Stored entries:
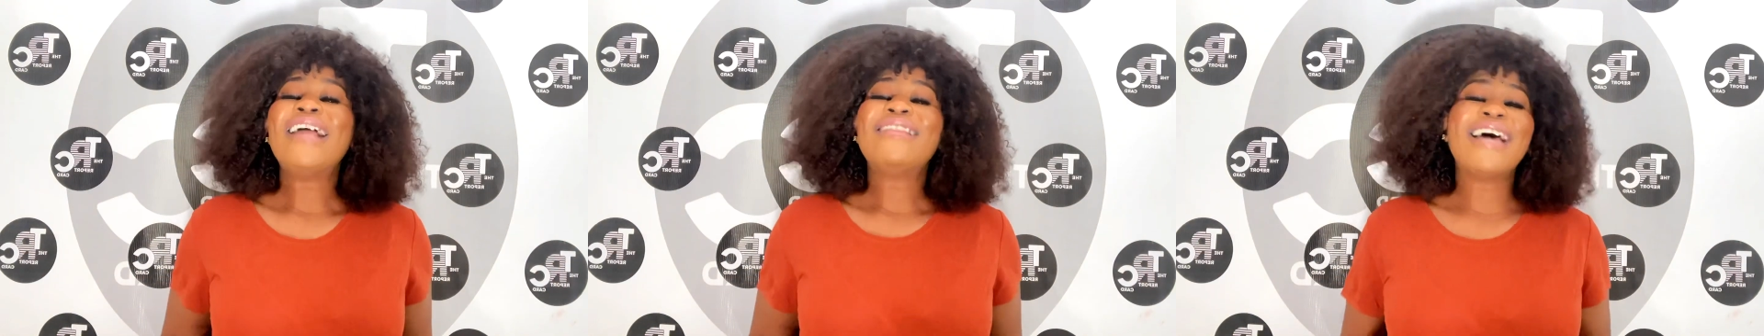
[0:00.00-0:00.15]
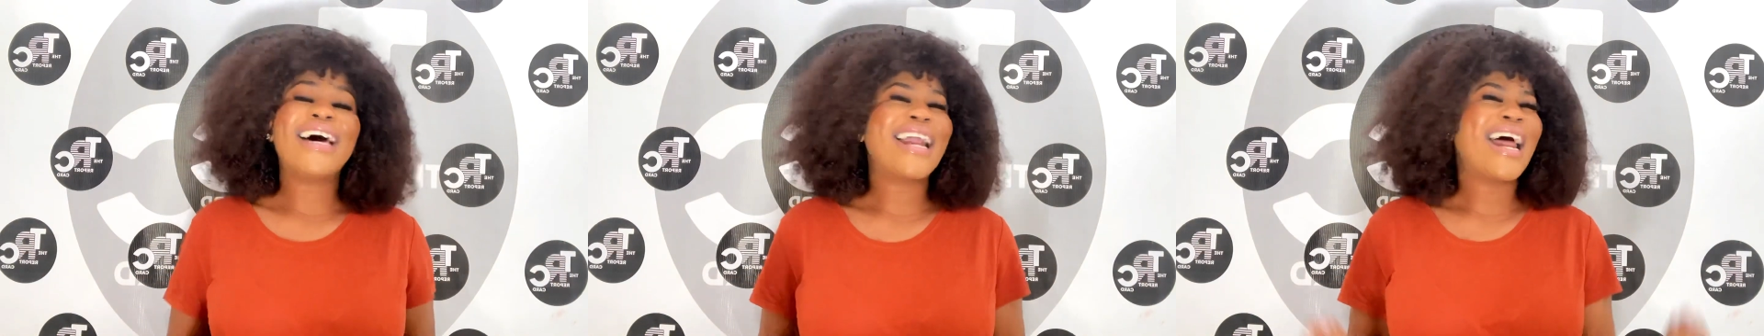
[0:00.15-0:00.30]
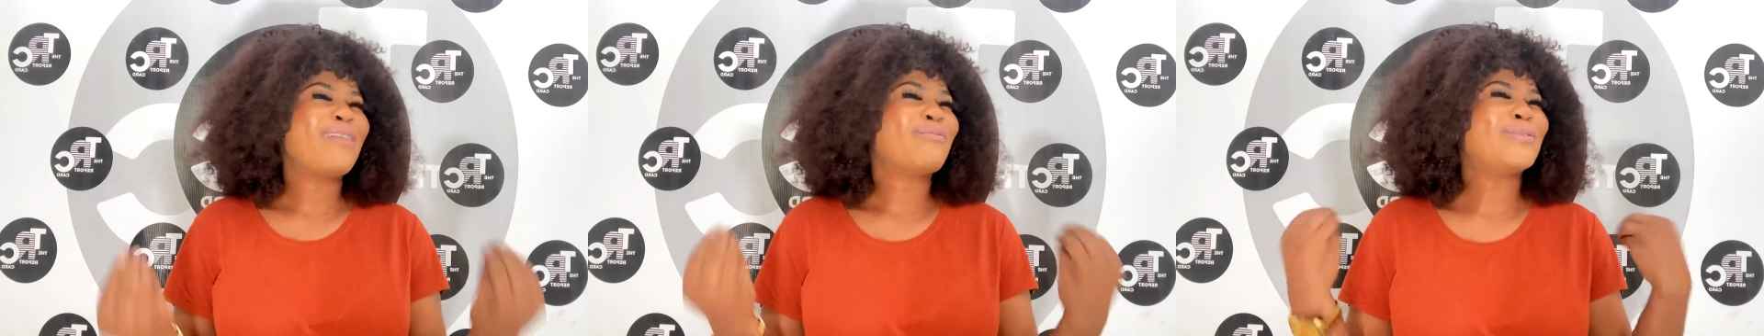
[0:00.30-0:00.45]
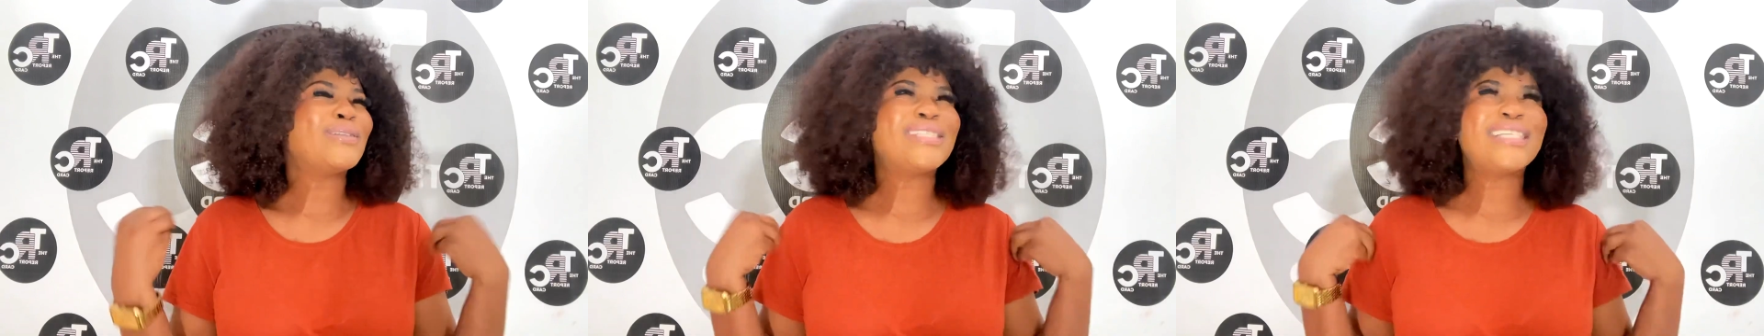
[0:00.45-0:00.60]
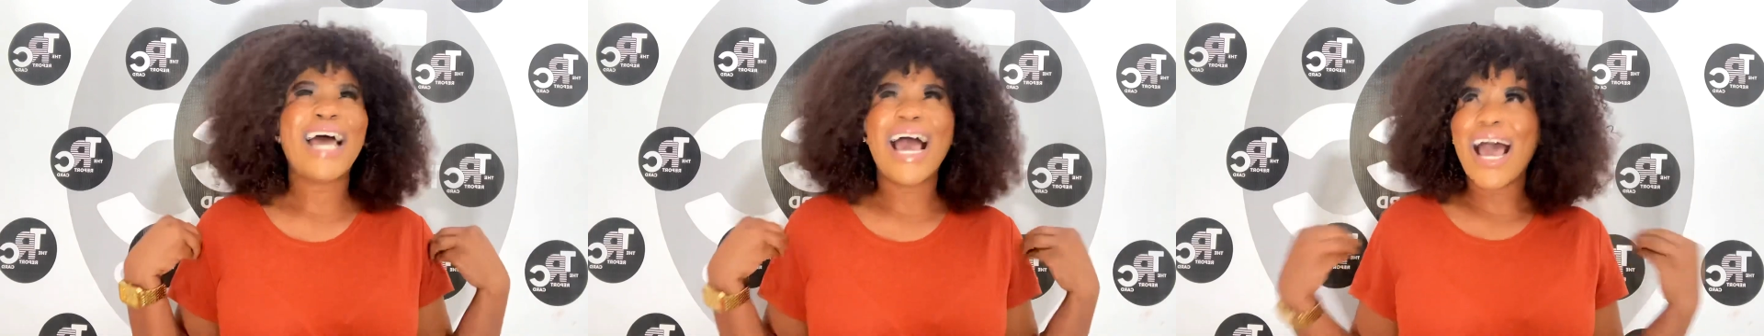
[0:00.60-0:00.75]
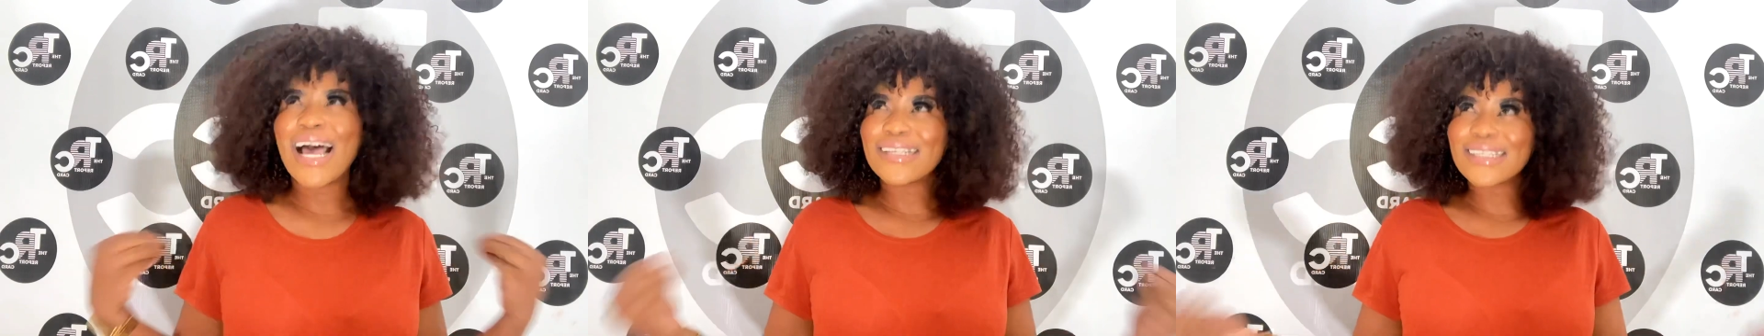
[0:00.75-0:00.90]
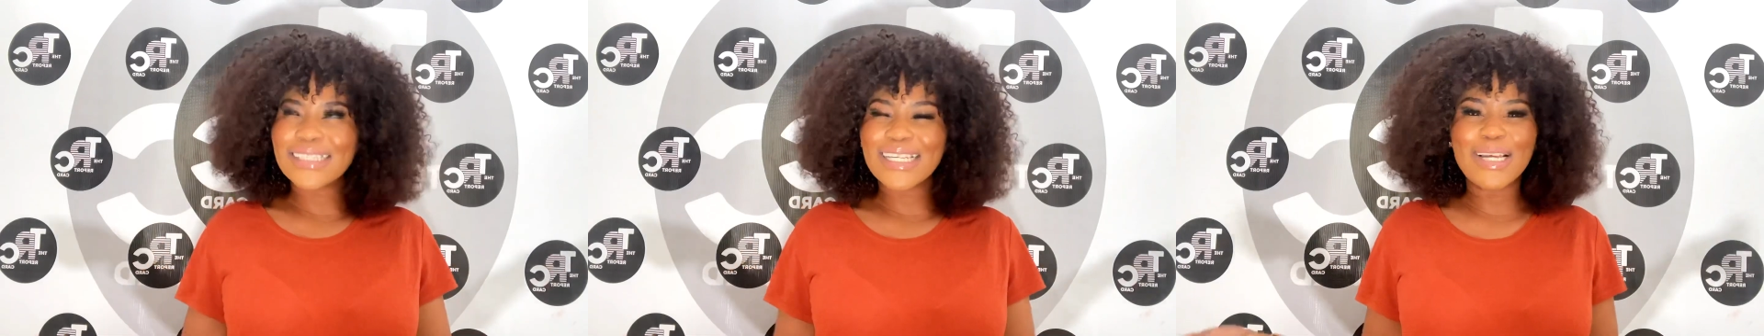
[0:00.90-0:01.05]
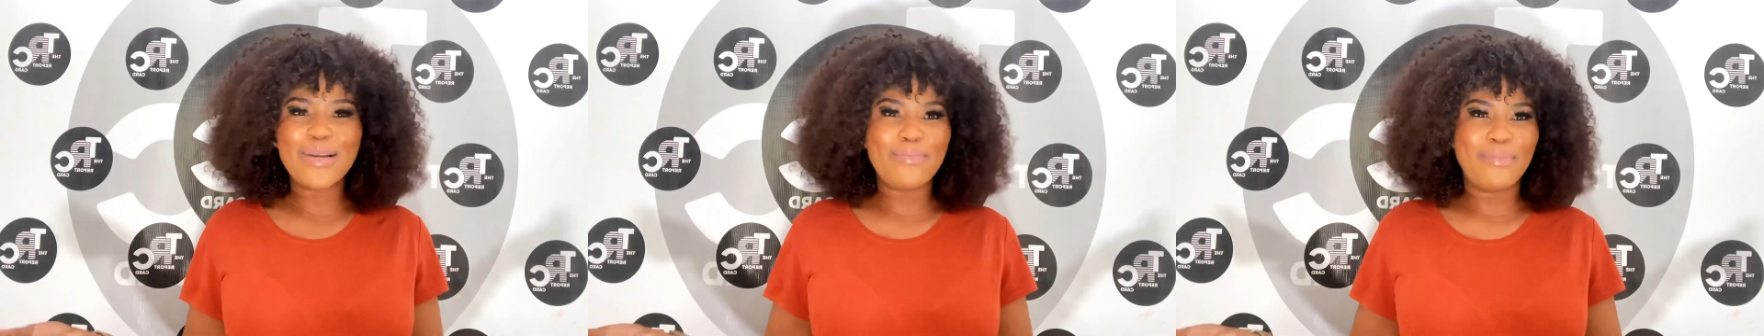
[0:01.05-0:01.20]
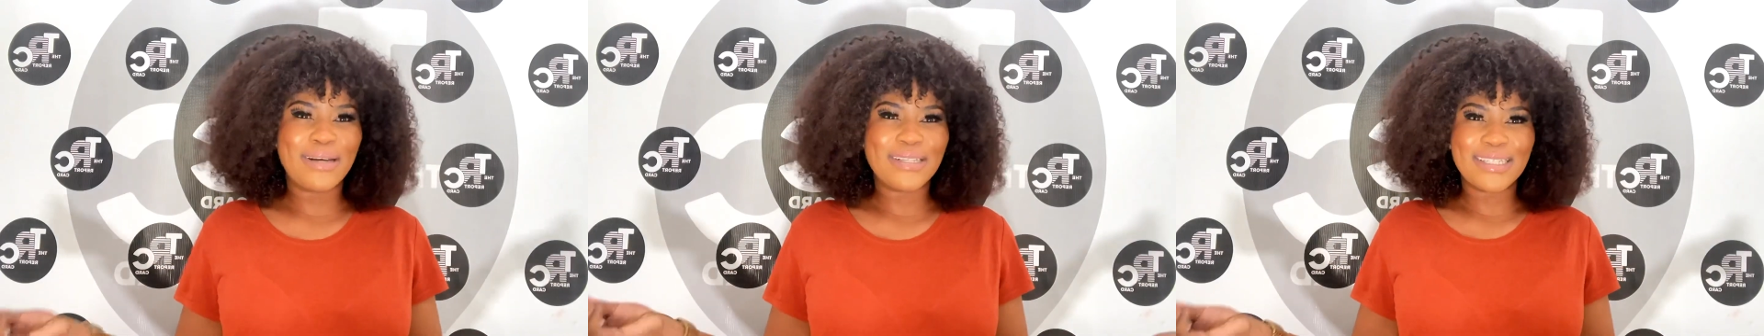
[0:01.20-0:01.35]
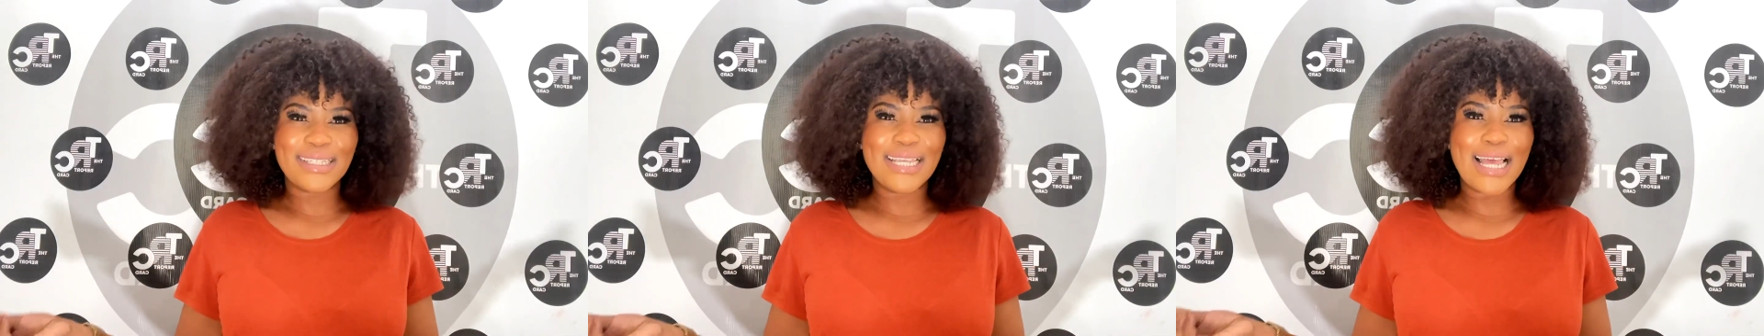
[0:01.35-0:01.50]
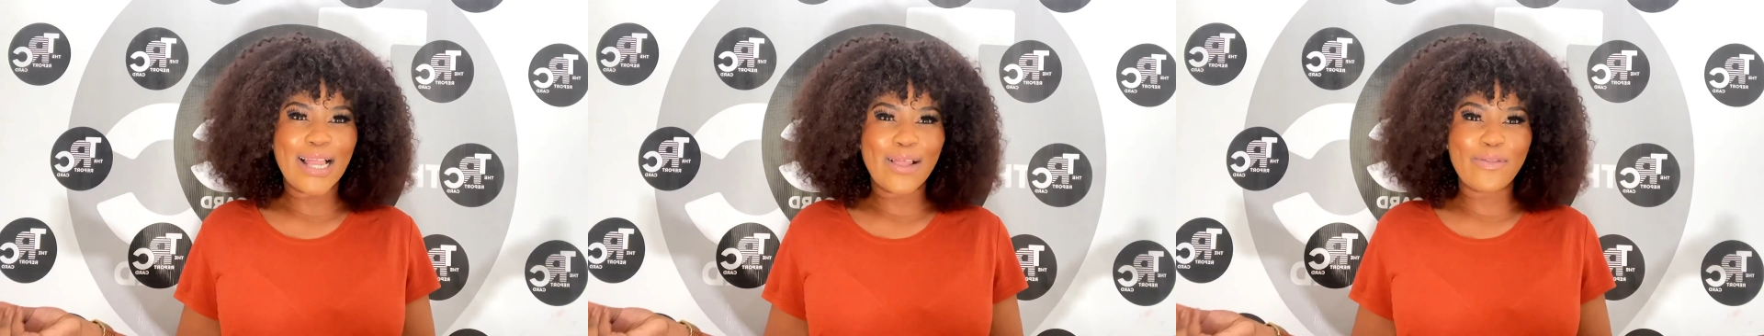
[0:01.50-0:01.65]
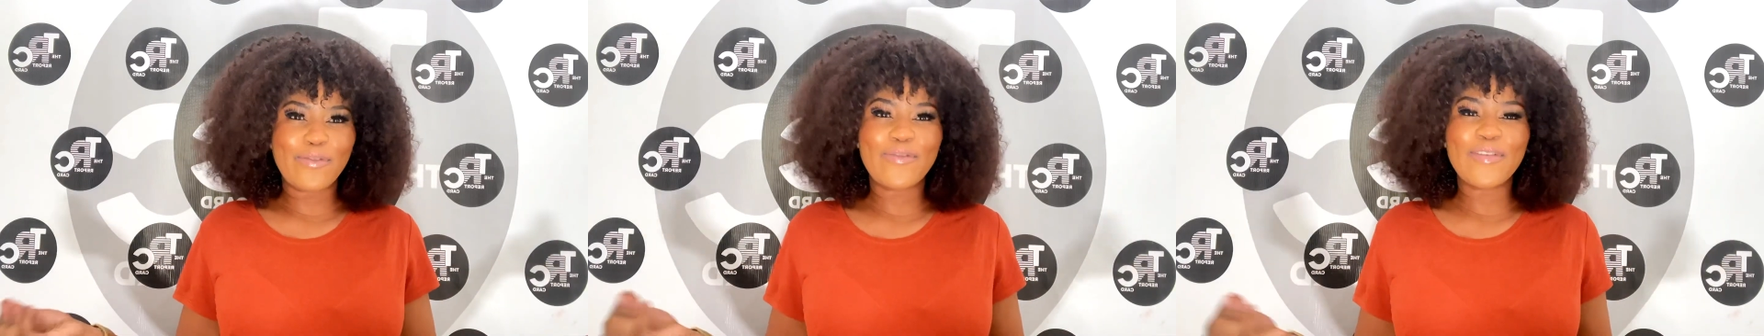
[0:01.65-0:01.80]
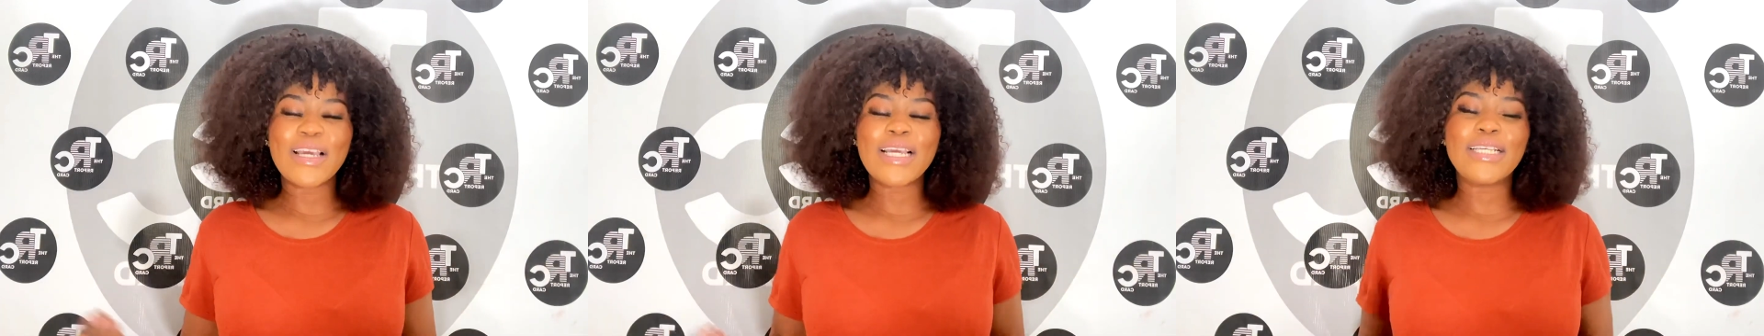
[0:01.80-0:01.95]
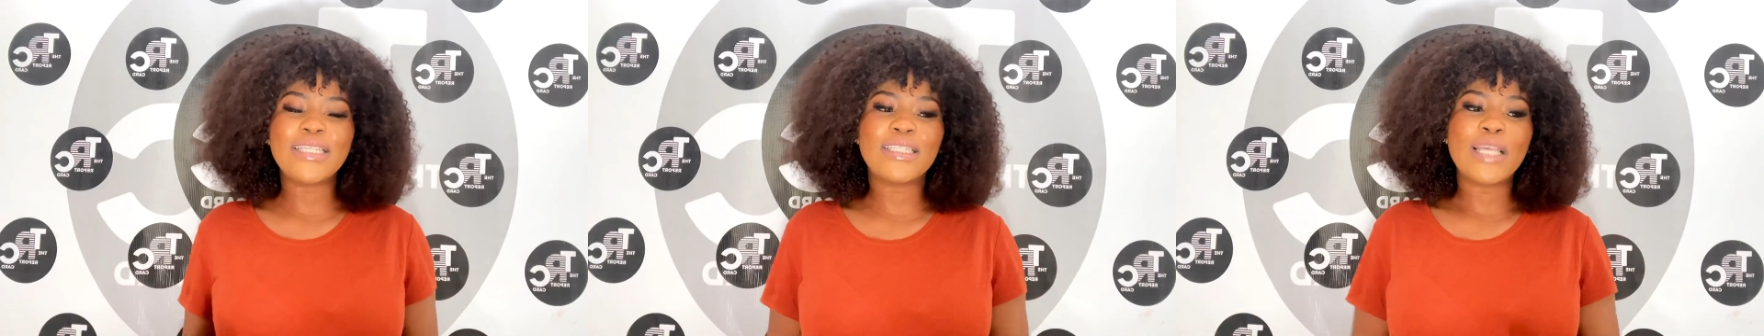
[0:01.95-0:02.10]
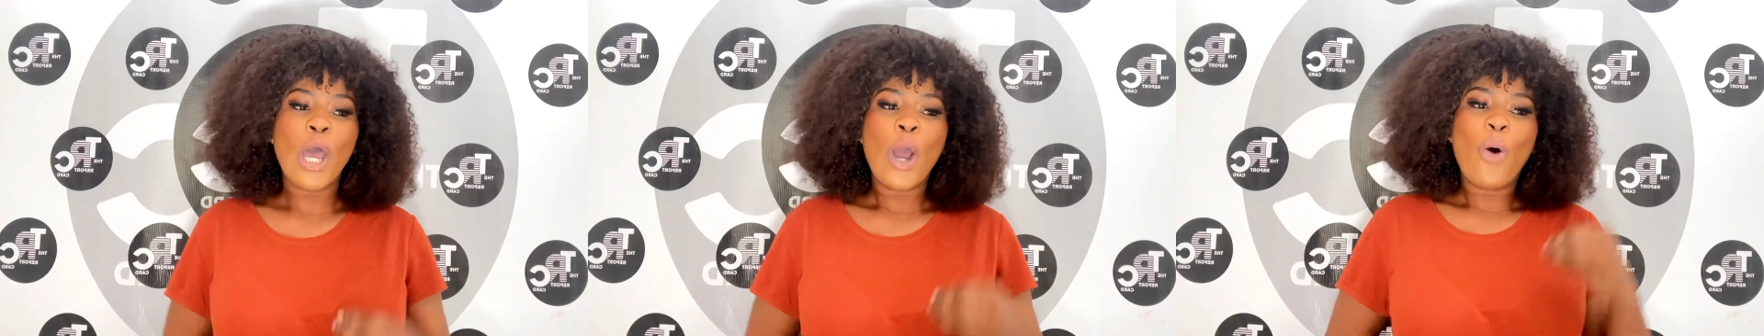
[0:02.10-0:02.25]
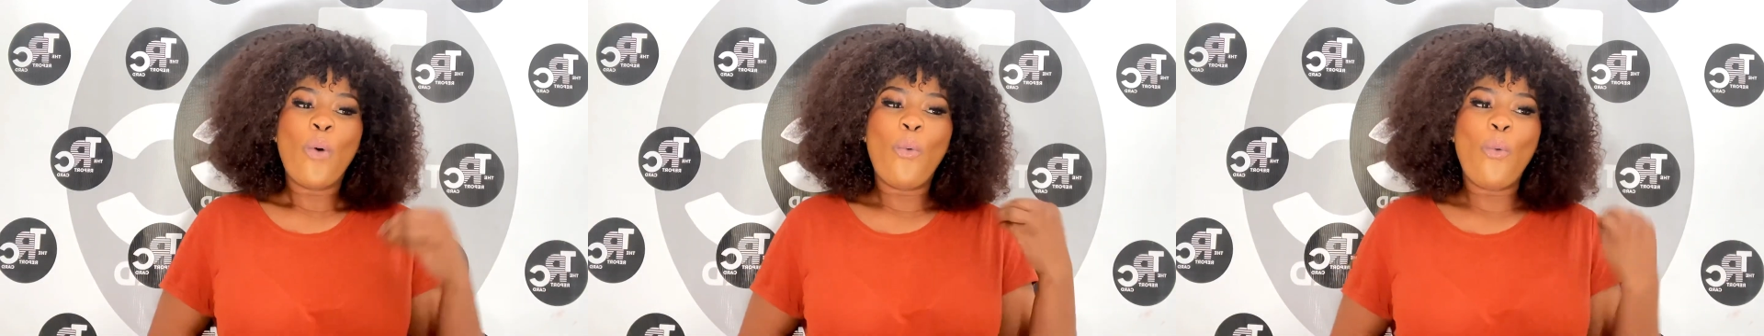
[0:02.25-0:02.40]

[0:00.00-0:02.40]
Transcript: that I was asking myself is,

> [Exercise] Output the records exactly, and let none of their pictures appear in the copy.

> [Task output]
[0:00.00-0:00.15]
[0:00.15-0:00.30]
[0:00.30-0:00.45]
[0:00.45-0:00.60]
[0:00.60-0:00.75]
[0:00.75-0:00.90]
[0:00.90-0:01.05]
[0:01.05-0:01.20]
[0:01.20-0:01.35]
[0:01.35-0:01.50]
[0:01.50-0:01.65]
[0:01.65-0:01.80]
[0:01.80-0:01.95]
[0:01.95-0:02.10]
[0:02.10-0:02.25]
[0:02.25-0:02.40]

[0:00.00-0:02.40]
Transcript: that I was asking myself is,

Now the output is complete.